Берега реки были укрыты туманом, и садящееся солнце последними багряными отсветами догорало за кормой, но Кроуфорд различил растянувшуюся впереди шеренгу лодок, к которой они направлялись.
Несколько мучительных секунд он пытался придумать какой-нибудь способ избежать предстоящего заплыва. Наконец он сдался, взял Джозефину за руку и направился к корме, где они сели, сняли обувь, и надежно привязали ее к их наскоро сооруженному плоту.
― Спасибо вам, ― сказал он, перекидывая ногу через транец[422], ― но не думаю, что мы удачно распорядились деньгами. Если мы будем возвращаться обратно этим путем, я предпочту снова купить карету.
Делла Торре расхохотался. ― Ты вроде говорил, вы собираетесь в Венецию?
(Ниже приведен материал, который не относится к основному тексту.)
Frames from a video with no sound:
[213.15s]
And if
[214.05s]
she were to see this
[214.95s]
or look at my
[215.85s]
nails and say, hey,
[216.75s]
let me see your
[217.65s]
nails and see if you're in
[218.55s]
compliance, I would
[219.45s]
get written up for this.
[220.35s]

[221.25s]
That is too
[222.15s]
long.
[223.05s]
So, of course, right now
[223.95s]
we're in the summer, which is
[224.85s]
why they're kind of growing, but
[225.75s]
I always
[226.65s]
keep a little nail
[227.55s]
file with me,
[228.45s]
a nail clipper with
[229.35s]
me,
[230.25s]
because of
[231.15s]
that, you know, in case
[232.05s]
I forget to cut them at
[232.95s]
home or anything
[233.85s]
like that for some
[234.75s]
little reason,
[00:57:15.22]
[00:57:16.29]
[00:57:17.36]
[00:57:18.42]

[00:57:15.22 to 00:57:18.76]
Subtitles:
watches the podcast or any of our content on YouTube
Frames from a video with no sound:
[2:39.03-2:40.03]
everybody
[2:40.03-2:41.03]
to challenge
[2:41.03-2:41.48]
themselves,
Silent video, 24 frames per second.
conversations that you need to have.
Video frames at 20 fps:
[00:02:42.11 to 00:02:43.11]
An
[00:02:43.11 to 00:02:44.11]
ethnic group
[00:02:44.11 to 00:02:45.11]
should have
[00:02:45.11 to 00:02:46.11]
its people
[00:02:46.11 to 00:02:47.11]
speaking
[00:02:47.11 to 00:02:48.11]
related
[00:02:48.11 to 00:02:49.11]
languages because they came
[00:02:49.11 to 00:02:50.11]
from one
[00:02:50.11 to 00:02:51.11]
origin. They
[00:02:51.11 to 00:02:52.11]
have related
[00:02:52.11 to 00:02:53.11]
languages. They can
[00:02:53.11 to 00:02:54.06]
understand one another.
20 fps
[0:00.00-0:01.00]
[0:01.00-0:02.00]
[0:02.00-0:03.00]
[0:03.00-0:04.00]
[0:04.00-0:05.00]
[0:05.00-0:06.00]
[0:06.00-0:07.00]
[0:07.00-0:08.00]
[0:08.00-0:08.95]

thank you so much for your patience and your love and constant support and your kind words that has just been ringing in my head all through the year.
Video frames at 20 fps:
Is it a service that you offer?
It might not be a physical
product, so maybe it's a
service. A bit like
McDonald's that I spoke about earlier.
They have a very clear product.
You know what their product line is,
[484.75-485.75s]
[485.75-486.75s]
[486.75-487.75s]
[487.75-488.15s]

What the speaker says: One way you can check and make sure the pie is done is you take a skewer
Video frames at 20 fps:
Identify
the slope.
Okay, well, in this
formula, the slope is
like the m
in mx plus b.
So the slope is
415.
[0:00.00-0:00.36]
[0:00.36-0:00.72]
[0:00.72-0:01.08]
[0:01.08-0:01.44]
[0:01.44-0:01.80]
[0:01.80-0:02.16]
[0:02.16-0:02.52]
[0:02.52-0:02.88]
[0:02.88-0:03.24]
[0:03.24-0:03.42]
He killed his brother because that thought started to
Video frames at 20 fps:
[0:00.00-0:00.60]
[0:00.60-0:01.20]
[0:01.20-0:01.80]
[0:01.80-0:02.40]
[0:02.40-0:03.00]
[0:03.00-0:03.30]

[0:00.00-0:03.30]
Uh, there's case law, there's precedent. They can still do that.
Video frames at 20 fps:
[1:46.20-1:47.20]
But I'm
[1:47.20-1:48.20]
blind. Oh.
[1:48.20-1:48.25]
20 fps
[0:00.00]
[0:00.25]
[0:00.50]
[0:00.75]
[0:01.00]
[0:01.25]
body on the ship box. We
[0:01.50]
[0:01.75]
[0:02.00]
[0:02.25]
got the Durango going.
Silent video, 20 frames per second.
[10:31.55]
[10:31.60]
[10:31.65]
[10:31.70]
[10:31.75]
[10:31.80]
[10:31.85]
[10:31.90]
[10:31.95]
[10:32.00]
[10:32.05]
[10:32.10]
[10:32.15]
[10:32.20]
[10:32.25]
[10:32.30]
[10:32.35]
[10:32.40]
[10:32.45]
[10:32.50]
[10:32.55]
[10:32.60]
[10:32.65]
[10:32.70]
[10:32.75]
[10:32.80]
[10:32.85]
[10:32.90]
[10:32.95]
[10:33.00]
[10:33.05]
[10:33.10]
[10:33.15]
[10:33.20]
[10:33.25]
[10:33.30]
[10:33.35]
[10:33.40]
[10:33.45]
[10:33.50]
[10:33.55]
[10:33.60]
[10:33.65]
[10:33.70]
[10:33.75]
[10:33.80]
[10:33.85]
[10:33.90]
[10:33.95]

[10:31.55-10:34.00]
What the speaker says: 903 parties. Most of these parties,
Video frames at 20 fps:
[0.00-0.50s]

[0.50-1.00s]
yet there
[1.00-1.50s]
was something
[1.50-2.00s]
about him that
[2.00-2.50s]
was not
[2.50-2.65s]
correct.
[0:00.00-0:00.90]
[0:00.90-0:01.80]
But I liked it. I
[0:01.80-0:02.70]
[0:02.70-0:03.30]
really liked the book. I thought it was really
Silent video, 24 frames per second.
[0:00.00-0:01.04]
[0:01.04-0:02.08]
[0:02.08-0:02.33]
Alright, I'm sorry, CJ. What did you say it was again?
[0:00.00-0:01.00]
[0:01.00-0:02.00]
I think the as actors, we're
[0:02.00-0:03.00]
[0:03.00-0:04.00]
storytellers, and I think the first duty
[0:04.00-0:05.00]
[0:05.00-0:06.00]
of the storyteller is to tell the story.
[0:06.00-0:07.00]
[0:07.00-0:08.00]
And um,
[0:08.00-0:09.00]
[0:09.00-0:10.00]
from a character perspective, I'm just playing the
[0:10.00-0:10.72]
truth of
Если сумеете вернуться, мы довезем вас хоть до Англии.
Кроуфорд спрыгнул с кормы в воду.
После недавнего тепла постели вода показалось неприветливо холодной, и когда он вынырнул на поверхность, его дыхание сбилось на судорожные, шелестящие уханья. Их импровизированный маленький плот плескался поблизости, с уцепившейся за него Джозефиной, которая перенесла погружение в холодную воду более стоически, чем Кроуфорд и, показавшись на поверхности, дышала ровно. Кроуфорд поймал уплывающую шляпу и водрузил ее обратно на свою лысую голову.
Он махнул рукой делла Торре и тихо отозвался: ― Мы, может быть, поймаем тебя на слове! ― а затем он и Джозефина взялись каждый за свой конец маленького плота и начали грести к далекому северному берегу.
ГЛАВА 25
То лед то пламень, так бросают их над Летой[423]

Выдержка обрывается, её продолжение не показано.